Everything in the records below goes into the copy exactly, except the pictures.

Material shown:
"""

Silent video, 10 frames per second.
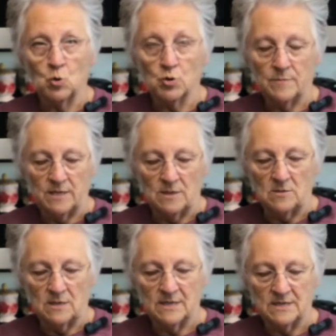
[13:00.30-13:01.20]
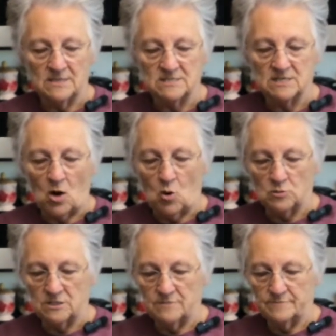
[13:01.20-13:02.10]
cornmeal, and
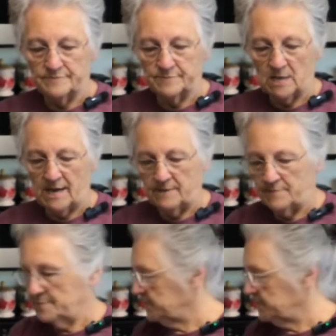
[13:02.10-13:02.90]
salt. Okay?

"""

Reply:
Silent video, 10 frames per second.
[13:00.30-13:01.20]
[13:01.20-13:02.10]
cornmeal, and
[13:02.10-13:02.90]
salt. Okay?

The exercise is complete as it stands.